WHAT TO WORK ON:
Please repeat the records word for word and skip the pictures.
=== Section Start ===
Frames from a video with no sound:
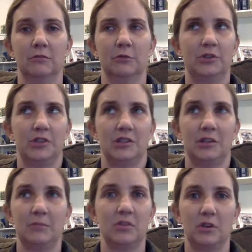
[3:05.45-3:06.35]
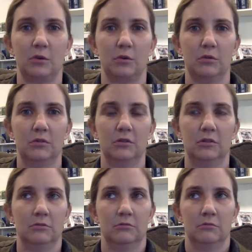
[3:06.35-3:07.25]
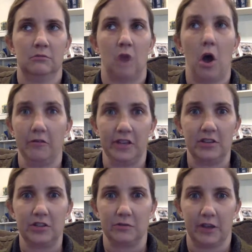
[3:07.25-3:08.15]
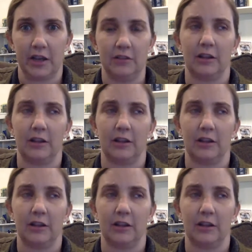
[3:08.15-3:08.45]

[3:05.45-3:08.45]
which just seems so obvious, right?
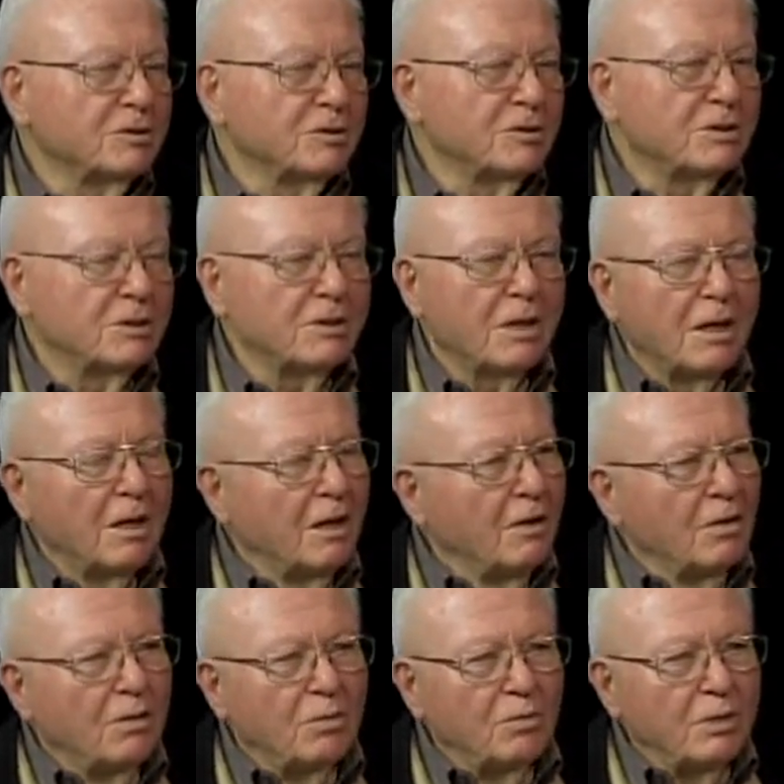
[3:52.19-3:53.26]
She said,
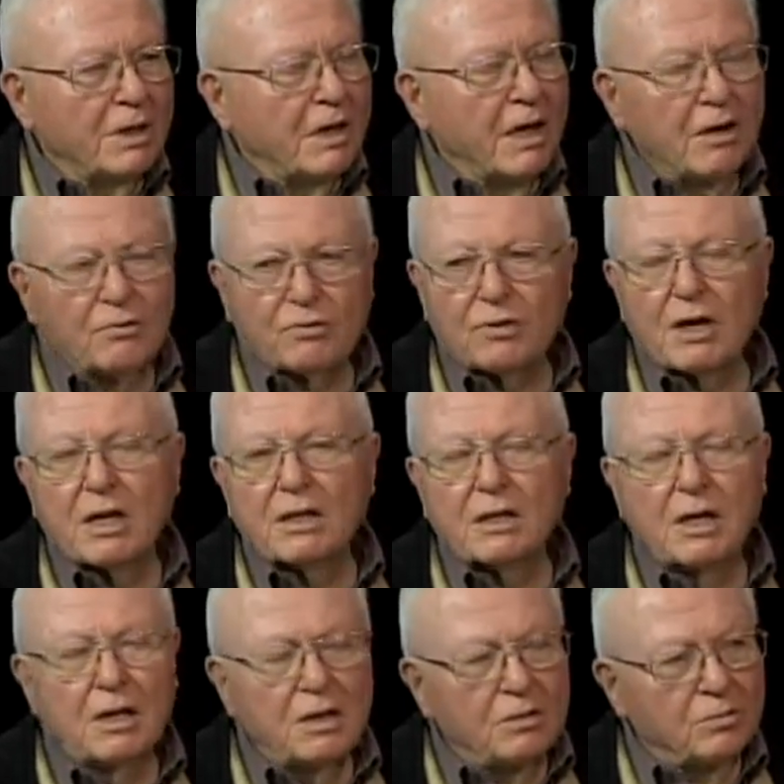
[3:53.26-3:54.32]
"We can't find
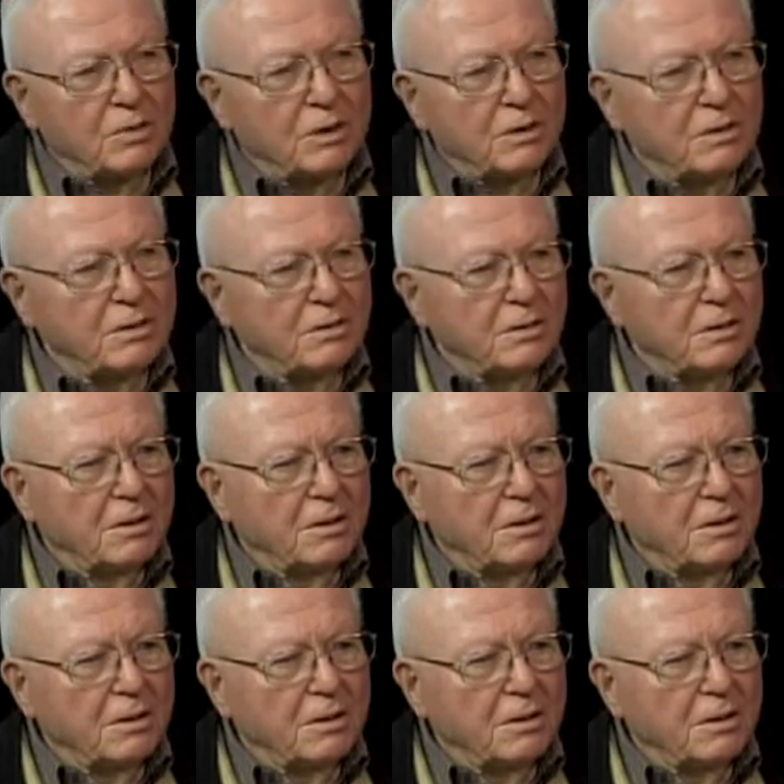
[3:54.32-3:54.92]
anyone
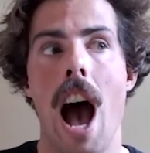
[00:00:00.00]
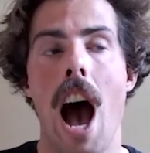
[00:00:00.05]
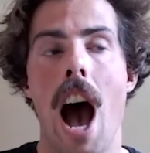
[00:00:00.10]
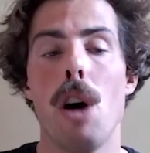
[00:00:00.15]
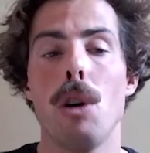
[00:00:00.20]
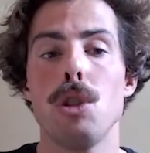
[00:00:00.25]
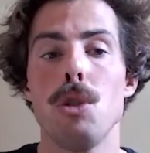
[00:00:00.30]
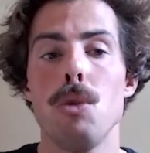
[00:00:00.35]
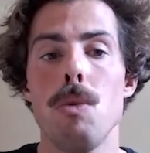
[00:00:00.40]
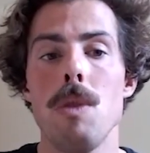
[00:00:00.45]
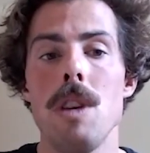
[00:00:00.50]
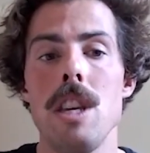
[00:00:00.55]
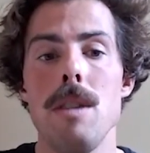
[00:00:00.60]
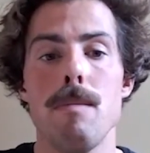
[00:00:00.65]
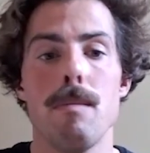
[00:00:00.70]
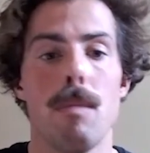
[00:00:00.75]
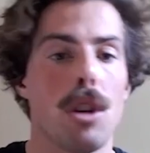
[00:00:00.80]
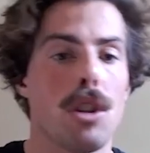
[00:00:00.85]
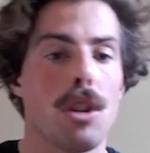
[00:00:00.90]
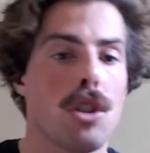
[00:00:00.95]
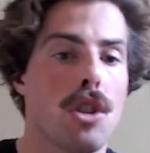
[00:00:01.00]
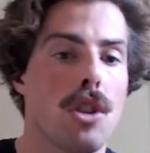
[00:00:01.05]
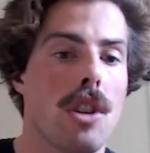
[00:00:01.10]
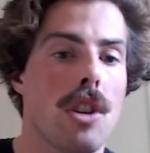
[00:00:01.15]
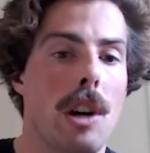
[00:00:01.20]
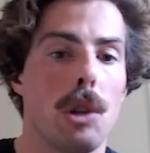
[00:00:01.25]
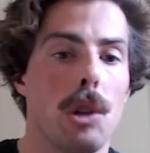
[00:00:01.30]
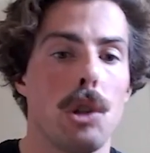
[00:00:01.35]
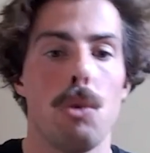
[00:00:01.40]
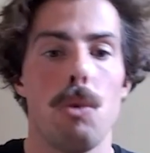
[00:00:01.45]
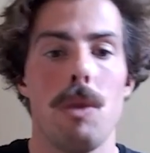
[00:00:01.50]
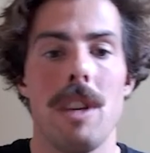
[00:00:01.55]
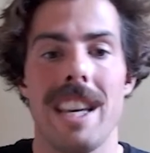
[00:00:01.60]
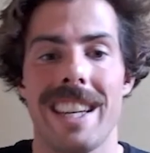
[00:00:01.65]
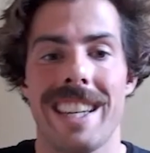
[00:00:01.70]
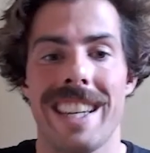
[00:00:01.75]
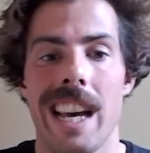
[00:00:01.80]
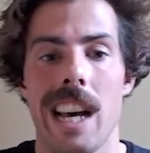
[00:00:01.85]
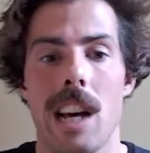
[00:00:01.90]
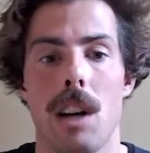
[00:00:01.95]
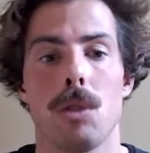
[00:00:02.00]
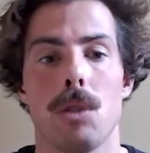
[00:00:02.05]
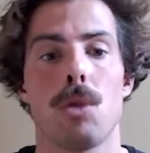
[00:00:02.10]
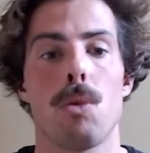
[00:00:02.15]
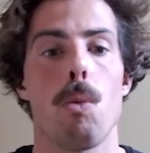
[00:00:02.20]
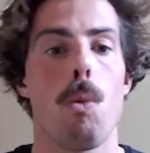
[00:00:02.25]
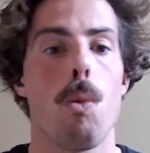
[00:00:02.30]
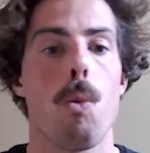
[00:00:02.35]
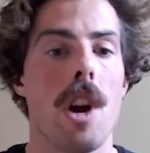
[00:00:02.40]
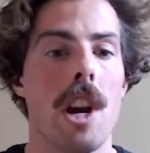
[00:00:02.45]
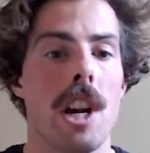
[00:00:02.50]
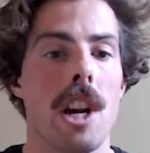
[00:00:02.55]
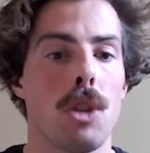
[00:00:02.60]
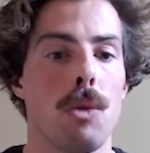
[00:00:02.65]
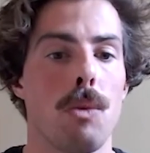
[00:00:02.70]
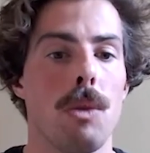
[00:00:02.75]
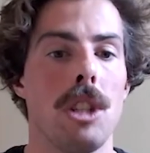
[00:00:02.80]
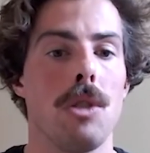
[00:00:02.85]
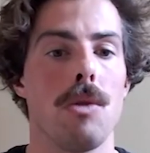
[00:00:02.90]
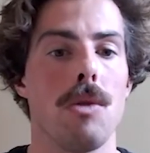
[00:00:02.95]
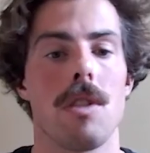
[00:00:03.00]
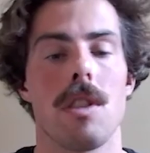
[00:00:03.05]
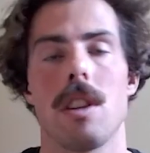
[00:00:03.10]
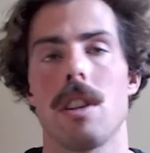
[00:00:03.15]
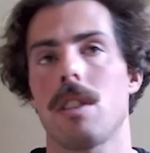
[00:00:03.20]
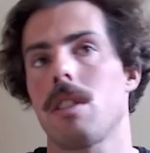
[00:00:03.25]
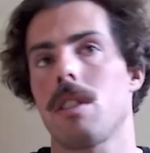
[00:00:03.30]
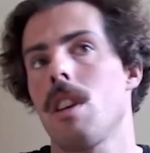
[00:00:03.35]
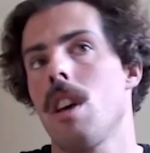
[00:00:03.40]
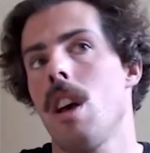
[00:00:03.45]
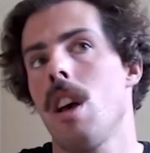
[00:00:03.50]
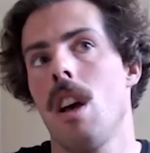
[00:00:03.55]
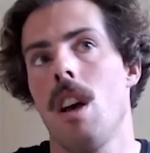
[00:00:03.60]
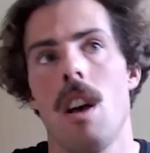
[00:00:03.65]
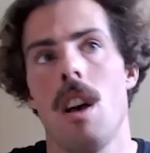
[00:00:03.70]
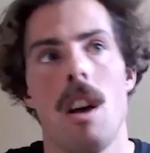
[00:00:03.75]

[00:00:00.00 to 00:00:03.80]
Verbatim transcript: How do we measure? How do we account? Where do we do this?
=== Section End ===
WRITTEN SOLUTION:
Frames from a video with no sound:
[3:05.45-3:06.35]
[3:06.35-3:07.25]
[3:07.25-3:08.15]
[3:08.15-3:08.45]

[3:05.45-3:08.45]
which just seems so obvious, right?
[3:52.19-3:53.26]
She said,
[3:53.26-3:54.32]
"We can't find
[3:54.32-3:54.92]
anyone
[00:00:00.00]
[00:00:00.05]
[00:00:00.10]
[00:00:00.15]
[00:00:00.20]
[00:00:00.25]
[00:00:00.30]
[00:00:00.35]
[00:00:00.40]
[00:00:00.45]
[00:00:00.50]
[00:00:00.55]
[00:00:00.60]
[00:00:00.65]
[00:00:00.70]
[00:00:00.75]
[00:00:00.80]
[00:00:00.85]
[00:00:00.90]
[00:00:00.95]
[00:00:01.00]
[00:00:01.05]
[00:00:01.10]
[00:00:01.15]
[00:00:01.20]
[00:00:01.25]
[00:00:01.30]
[00:00:01.35]
[00:00:01.40]
[00:00:01.45]
[00:00:01.50]
[00:00:01.55]
[00:00:01.60]
[00:00:01.65]
[00:00:01.70]
[00:00:01.75]
[00:00:01.80]
[00:00:01.85]
[00:00:01.90]
[00:00:01.95]
[00:00:02.00]
[00:00:02.05]
[00:00:02.10]
[00:00:02.15]
[00:00:02.20]
[00:00:02.25]
[00:00:02.30]
[00:00:02.35]
[00:00:02.40]
[00:00:02.45]
[00:00:02.50]
[00:00:02.55]
[00:00:02.60]
[00:00:02.65]
[00:00:02.70]
[00:00:02.75]
[00:00:02.80]
[00:00:02.85]
[00:00:02.90]
[00:00:02.95]
[00:00:03.00]
[00:00:03.05]
[00:00:03.10]
[00:00:03.15]
[00:00:03.20]
[00:00:03.25]
[00:00:03.30]
[00:00:03.35]
[00:00:03.40]
[00:00:03.45]
[00:00:03.50]
[00:00:03.55]
[00:00:03.60]
[00:00:03.65]
[00:00:03.70]
[00:00:03.75]

[00:00:00.00 to 00:00:03.80]
Verbatim transcript: How do we measure? How do we account? Where do we do this?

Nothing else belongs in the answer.